C’est à l’approche de la prochaine rencontre de la Convention des Nations unies sur les changements climatiques, qui s’ouvrira lundi à Doha, que le Carbon Price Communiqué, initié par The Prince of Wales Corporate Leaders Group on Climate Change, a rassemblé des déclarations d’entreprises internationales pour appeler à une politique globale en faveur de l’établissement d’un prix sur les émissions de carbone.

Présentant la tarification comme l’un des principaux piliers pour une politique efficace en changement climatique, les signataires, parmi figurent également Kodak, la banque ING et Barilla, demandent l’implantation de mesures pour apposer un prix sur les émissions carbone, et pour ainsi remédier au déséquilibre croissant entre l’offre et la demande de quotas du système d’échange d’émissions.
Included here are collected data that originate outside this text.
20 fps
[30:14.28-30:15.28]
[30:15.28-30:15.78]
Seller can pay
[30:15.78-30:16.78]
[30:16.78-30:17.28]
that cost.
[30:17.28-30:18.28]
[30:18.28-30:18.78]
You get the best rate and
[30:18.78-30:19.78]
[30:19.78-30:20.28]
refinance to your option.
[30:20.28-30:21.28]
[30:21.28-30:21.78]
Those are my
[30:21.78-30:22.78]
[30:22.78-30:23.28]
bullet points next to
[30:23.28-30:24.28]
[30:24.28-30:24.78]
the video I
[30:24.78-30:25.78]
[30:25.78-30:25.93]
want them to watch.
Cette tarification contribuerait également à stimuler les investissements dans des projets réduisant les gaz à effets de serre. "Les gouvernements présents cette année lors de la convention de l’ONU devraient se concentrer sur la tarification du carbone, à titre d’objectif politique majeur", dit Graham van’t Hoff, président de Shell UK, également signataire.
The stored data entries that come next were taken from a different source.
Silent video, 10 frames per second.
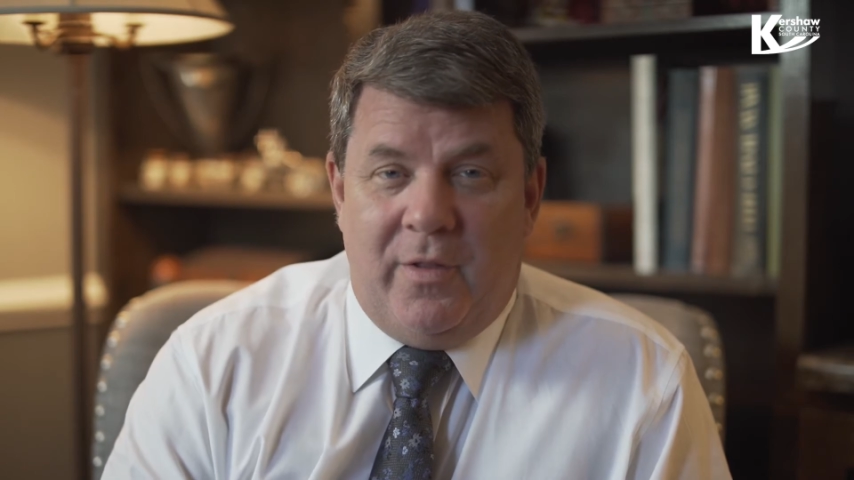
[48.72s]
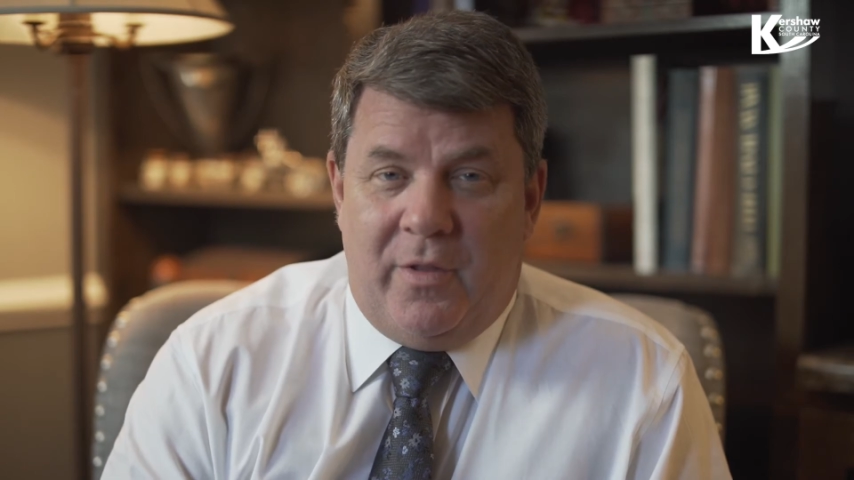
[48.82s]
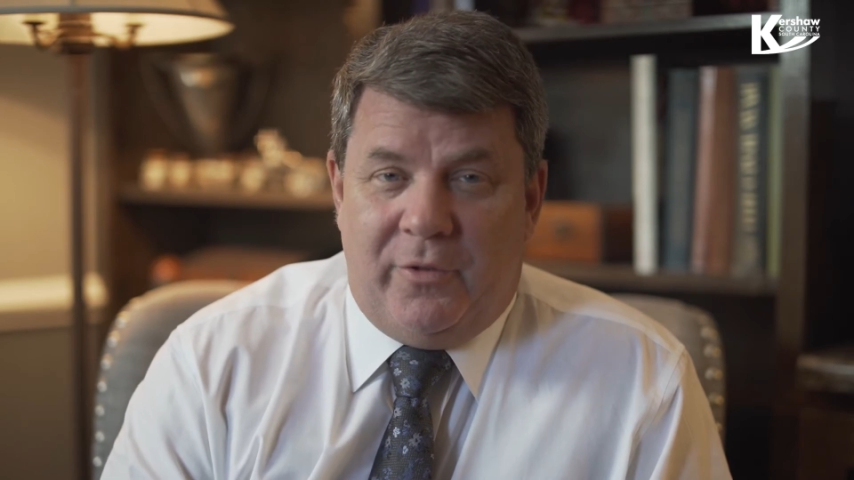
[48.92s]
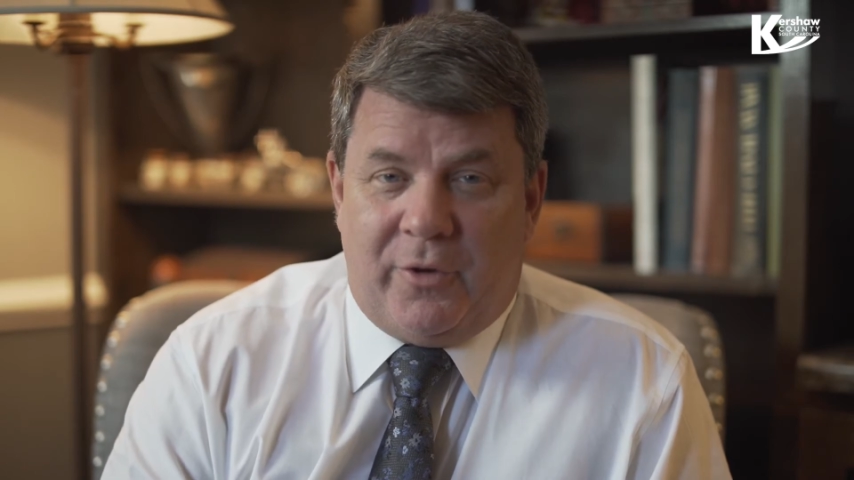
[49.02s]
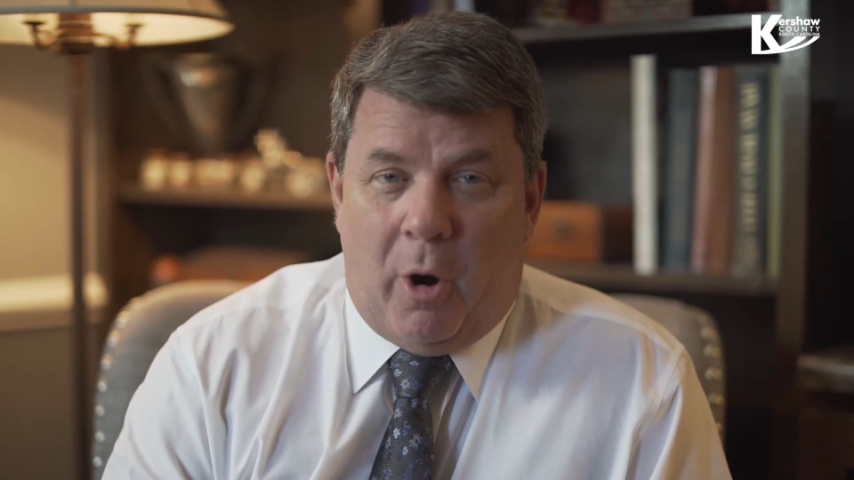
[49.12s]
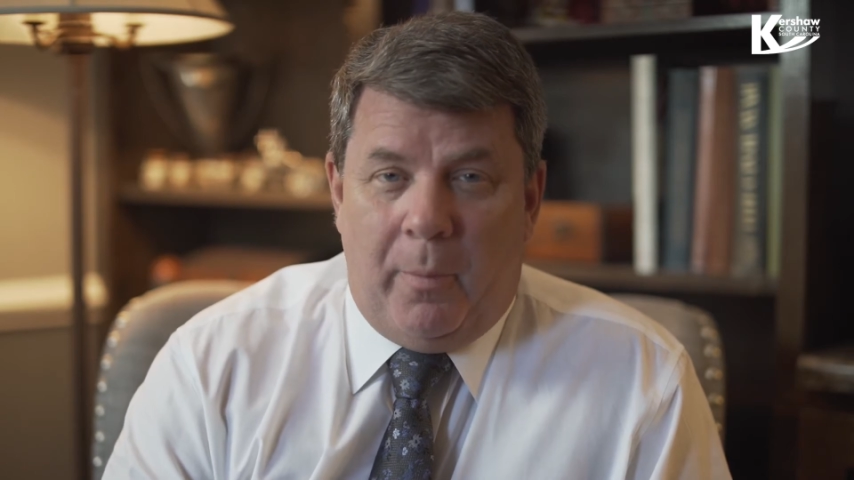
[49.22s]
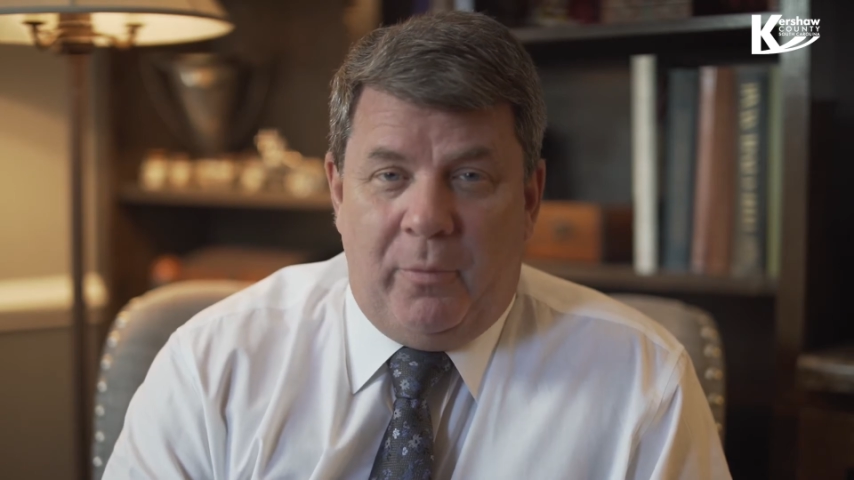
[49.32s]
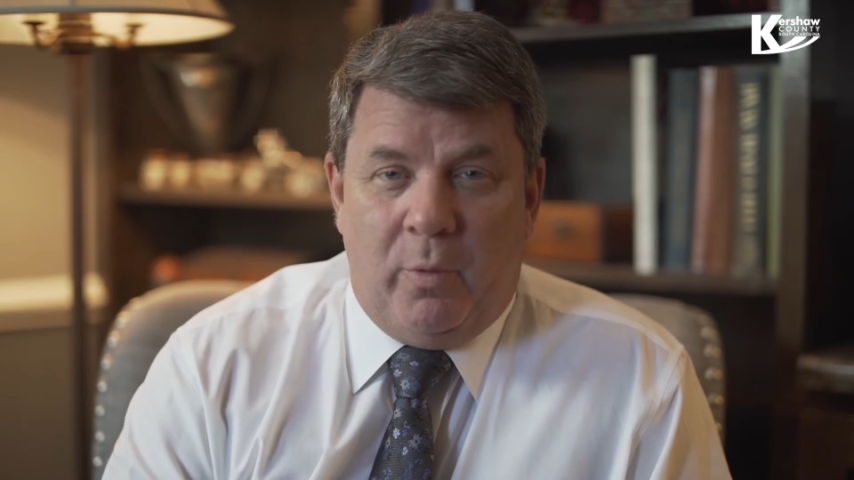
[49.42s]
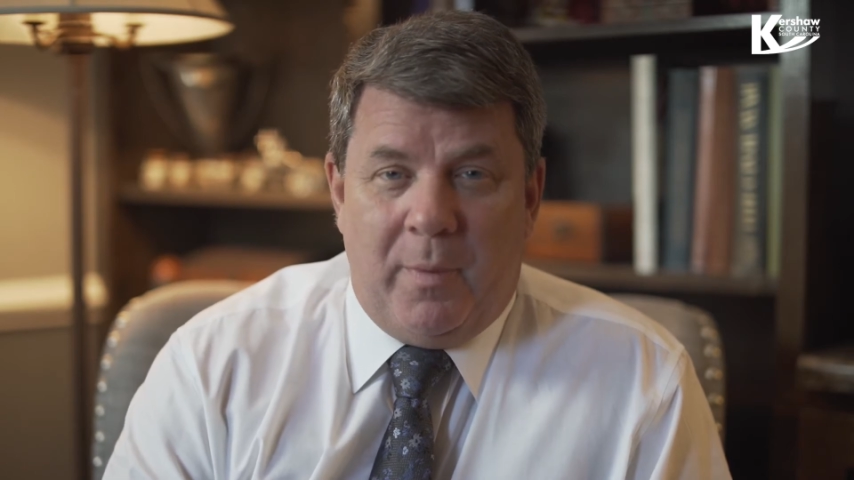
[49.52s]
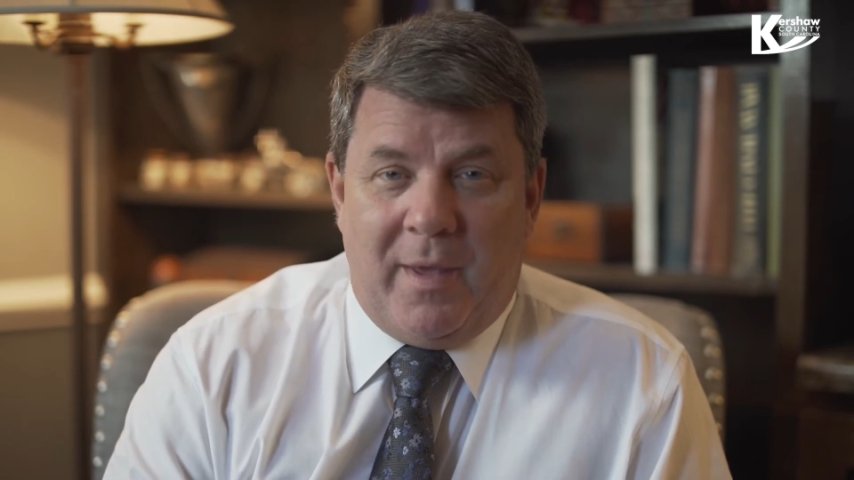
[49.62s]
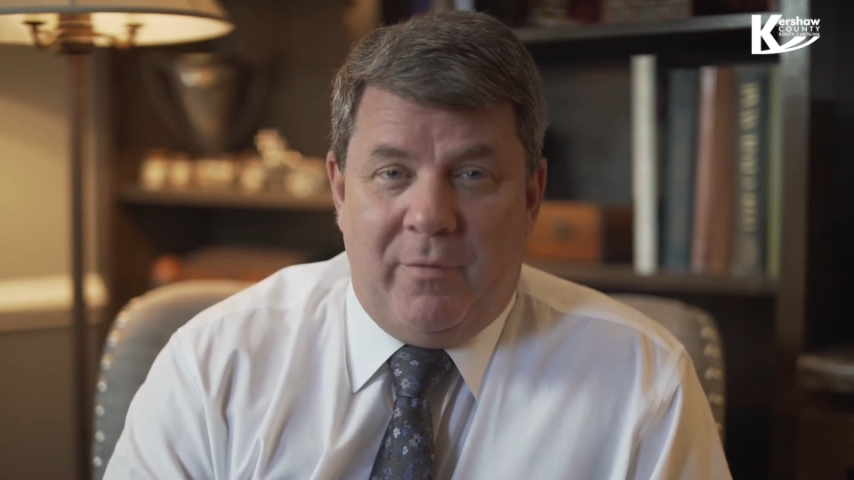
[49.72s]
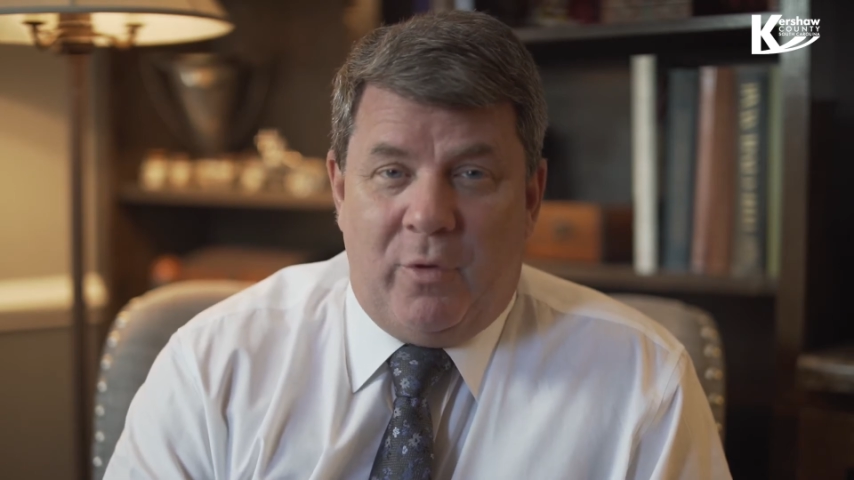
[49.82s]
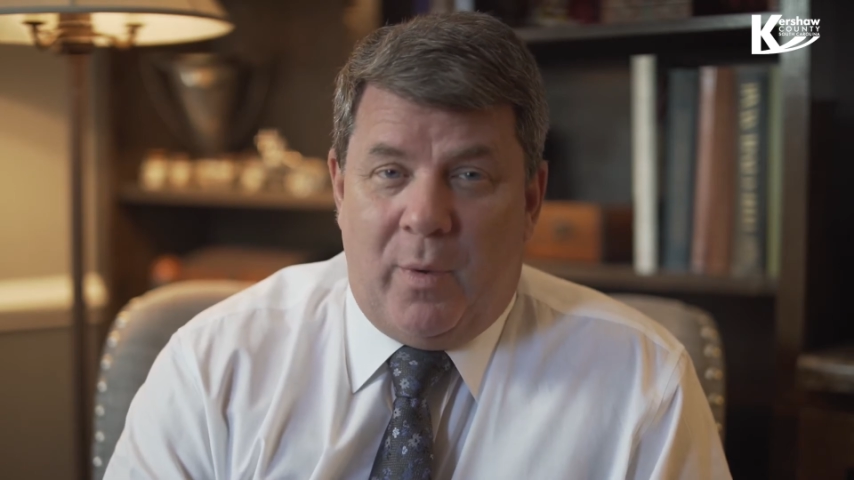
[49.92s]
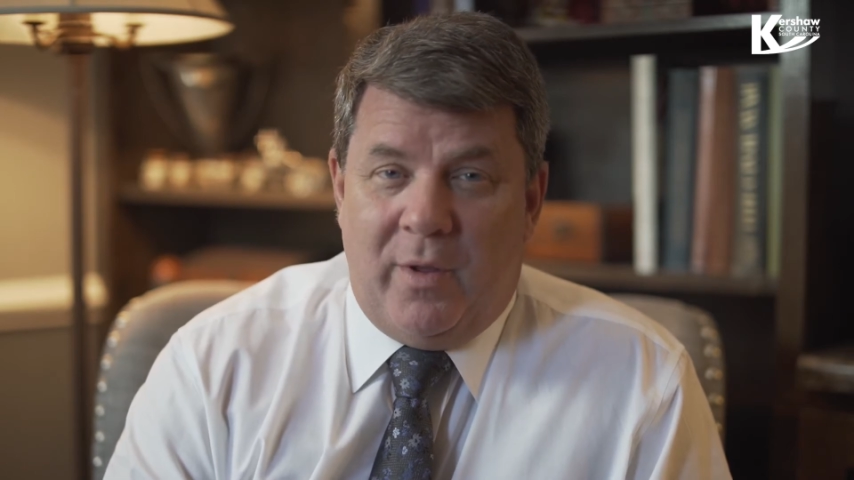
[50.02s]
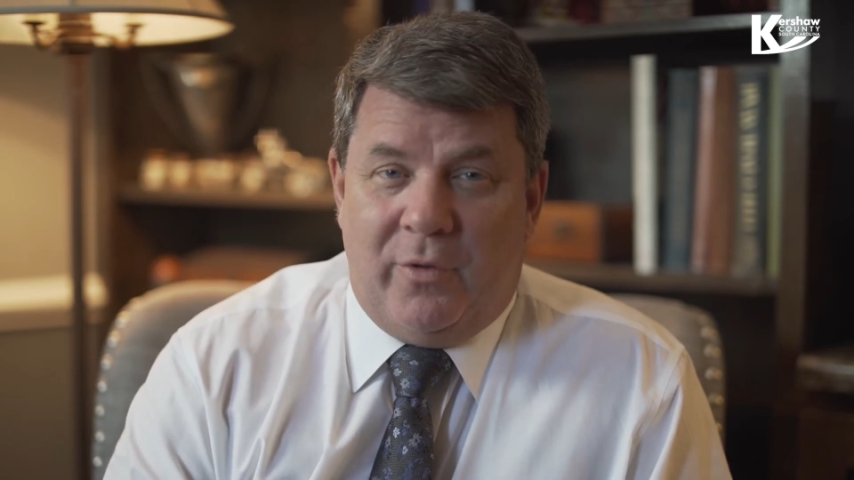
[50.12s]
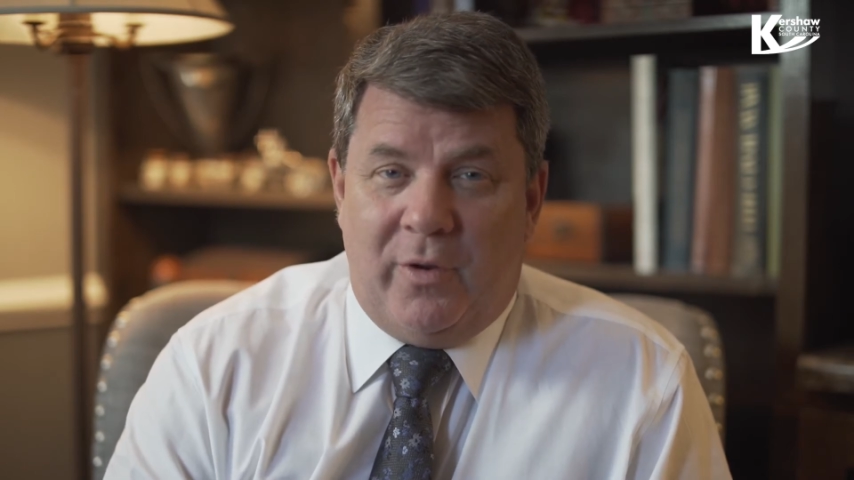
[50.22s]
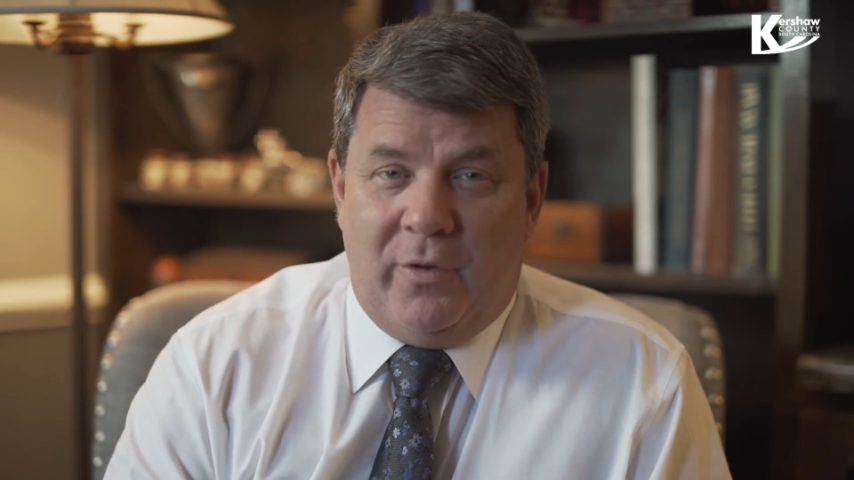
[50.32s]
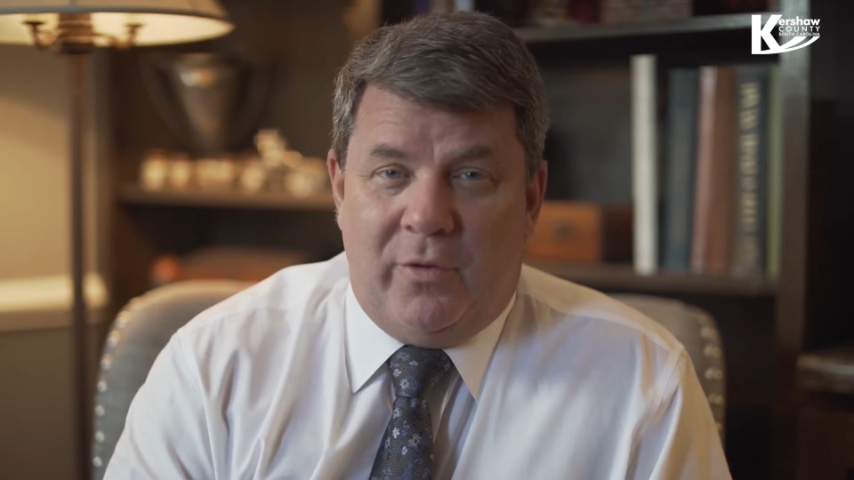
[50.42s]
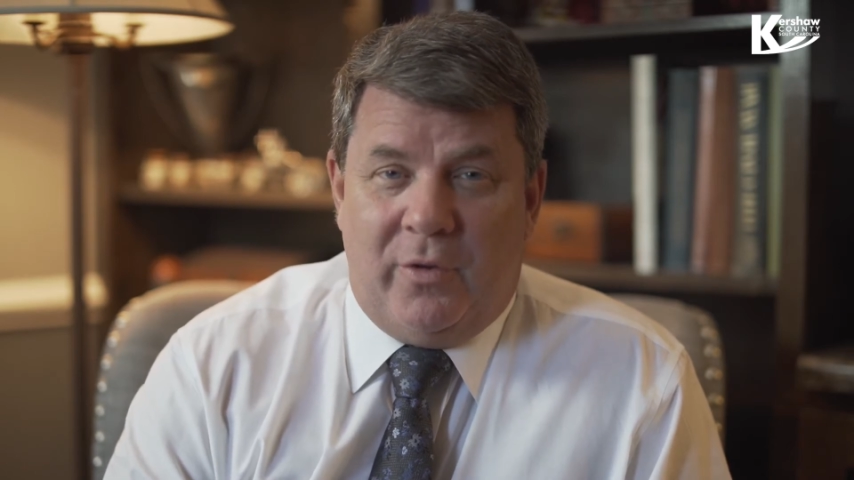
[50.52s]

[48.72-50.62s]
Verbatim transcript: these tarps will be given to residents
Les entreprises estiment qu’un prix du carbone établi en fonction du marché, offrirait une certitude réglementaire et un moyen d’établir un schéma d’échange d’émissions avec des "règles de jeu équitables", nécessaires aux investissements à grande échelle et à l’innovation. 

La commissaire de l’Union Européenne, Connie Hedegaard, a accueilli le communiqué en soulignant la tendance à la baisse des émissions, qui a chuté de 2,5% l’an dernier malgré la croissance économique globale de 1,5%. "L’expérience européenne confirme que mettre un prix sur le carbone stimule la réduction des émissions, dit-elle. Nous envisageons de lier notre système avec l’Australie et encourager d’autres pays à se joindre au système d’échange d’émissions afin de faire baisser les émissions au niveau mondial."

Les entreprises signataires mentionnent toutefois que la tarification du carbone "n’est pas une solution miracle, mais que la portée du changement est énorme" lorsque mis en combinaison avec d’autres politiques économiques vertes.